*Task details*: A word-for-word copy of the records below is needed, without the images.

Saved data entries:
BEGIN
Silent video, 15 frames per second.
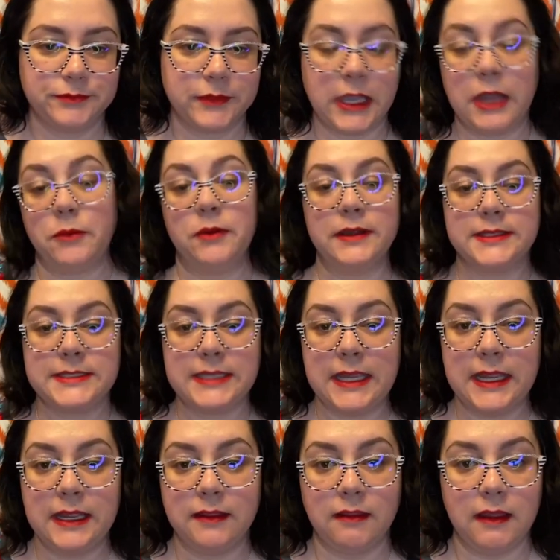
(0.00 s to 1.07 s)
I don't want to
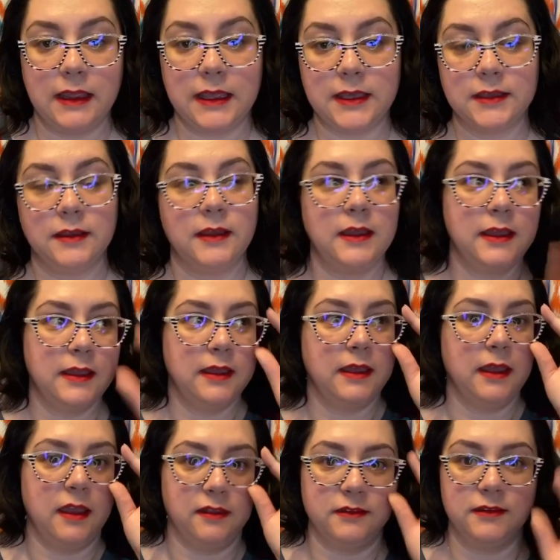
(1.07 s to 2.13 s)
say like
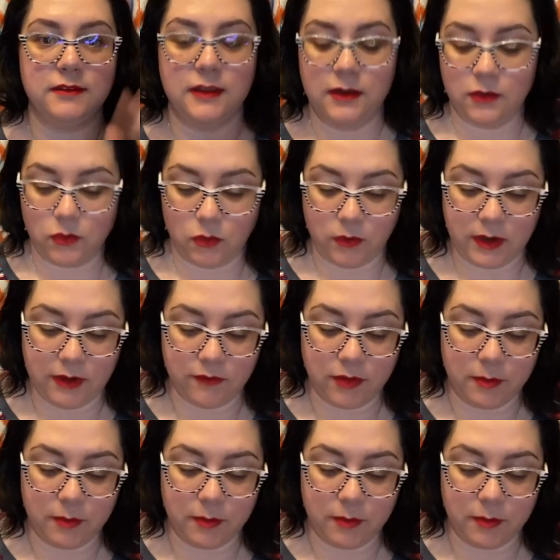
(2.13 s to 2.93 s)
hesitant or whatever,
END
*Response area*:
Silent video, 15 frames per second.
(0.00 s to 1.07 s)
I don't want to
(1.07 s to 2.13 s)
say like
(2.13 s to 2.93 s)
hesitant or whatever,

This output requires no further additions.